While the threat of coral bleaching as a result of climate change poses a serious risk to the future of coral reefs world wide, new research has found that some baby corals may be able to cope with the negative effects of ocean acidification.
Ocean acidification, which is a direct consequence of increased atmospheric carbon dioxide levels, is expected to have a deleterious effect on many marine species over the next century.
An international team examining the impact of ocean acidification on coral has found that a key reef-building coral can, over a relatively short period of time, acclimate to a doubling of atmospheric carbon dioxide levels.

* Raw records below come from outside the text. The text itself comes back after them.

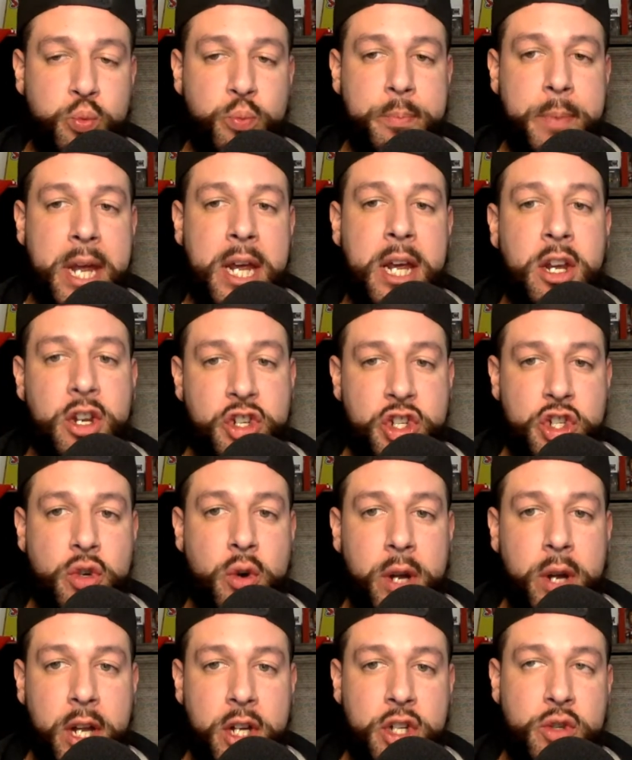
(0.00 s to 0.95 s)
making
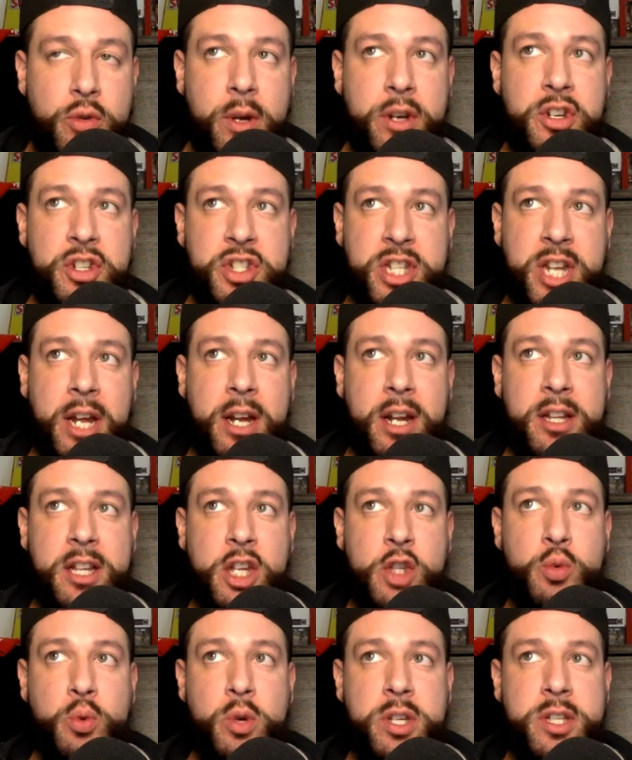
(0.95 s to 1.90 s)
sure that you understand that
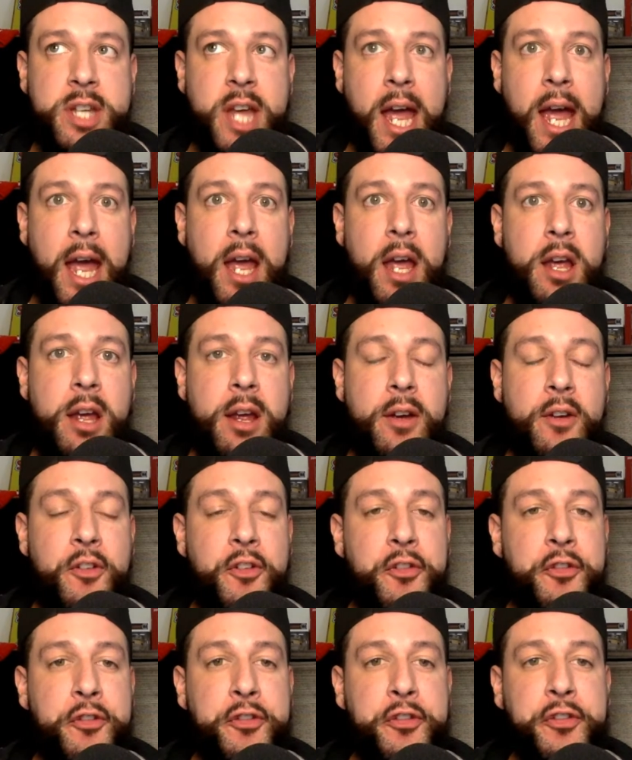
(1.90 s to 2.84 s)
this was a
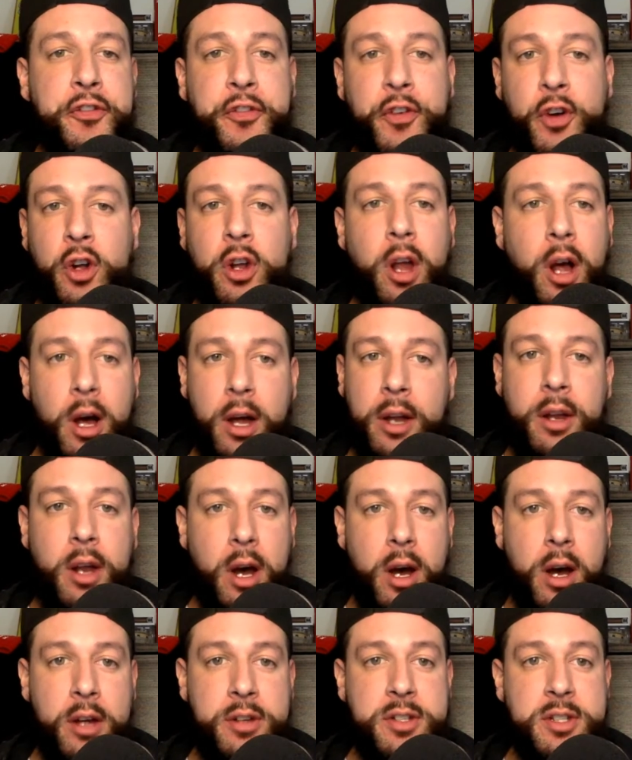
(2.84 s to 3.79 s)
full-on
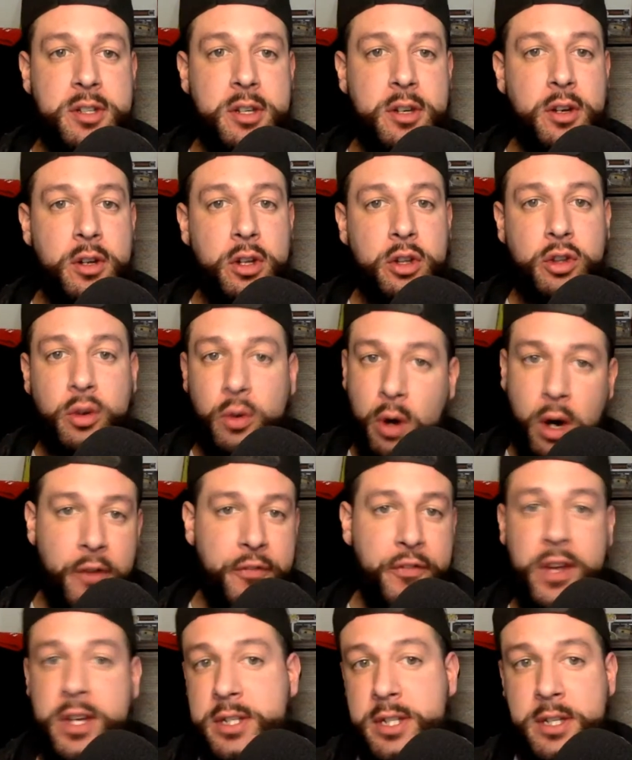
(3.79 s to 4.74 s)
loss through all
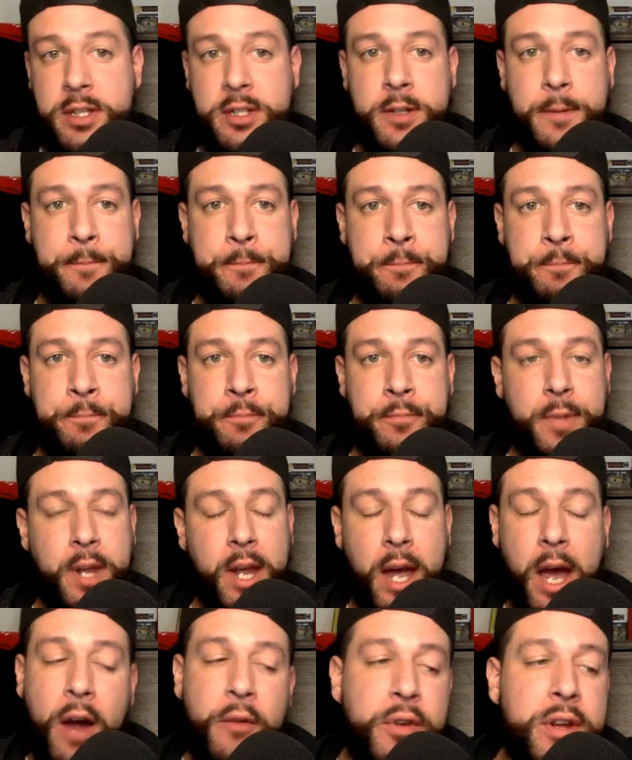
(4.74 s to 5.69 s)
phases.
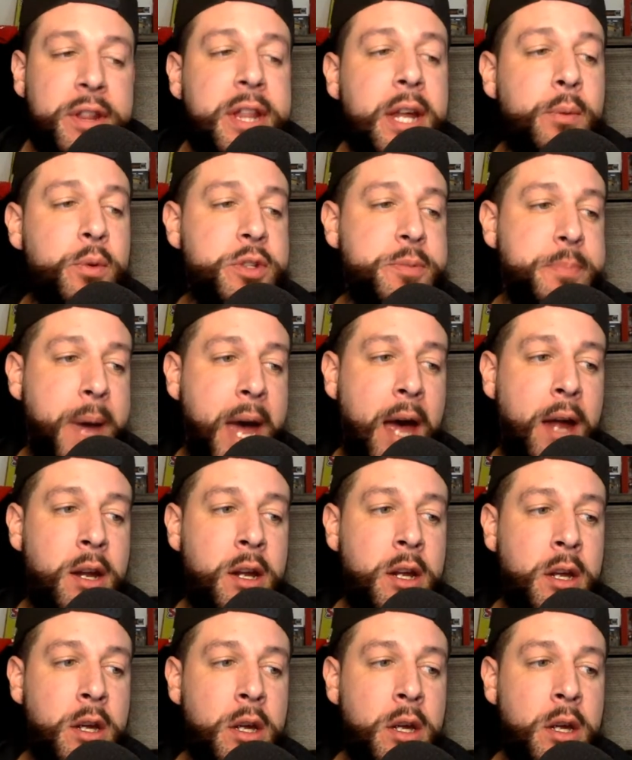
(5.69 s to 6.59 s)
Everything was bad.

“Our aim was to explore the effect of a more acidic ocean on every gene in the coral genome,” says study lead author Dr Aurelie Moya, a molecular ecologist with the ARC Centre of Excellence for Coral Reef Studies at James Cook University.
The researchers exposed baby corals from the Great Barrier Reef to acidified seawater for varying lengths of time and investigated how they responded at a molecular level.
“We found that, whereas 3 days of exposure to high CO2 disrupts formation of the coral skeleton, within nine days the baby corals had re-adjusted their gene expression to pre-exposure levels. Longer exposure seems to be less detrimental to coral health than we had assumed based on shorter-term studies,” Dr Aurelie Moya says.
“These findings suggest that baby corals have the capacity to acclimate to elevated carbon dioxide.”
“We saw that within a few days juvenile coral adapted to CO2levels double those experienced today with no obvious disruption to its life processes,” says study co-author, Professor David Miller, who leads the molecular biology group in the Coral CoE.
Professor Miller says the findings are particularly significant as they centred on staghorn coral.
“Staghorn corals are the key reef-building corals throughout the Pacific and Indian oceans. These are traditionally considered to have poor stress tolerance. So this work provides a glimmer of hope that coral reefs can attenuate the effects of ocean acidification.”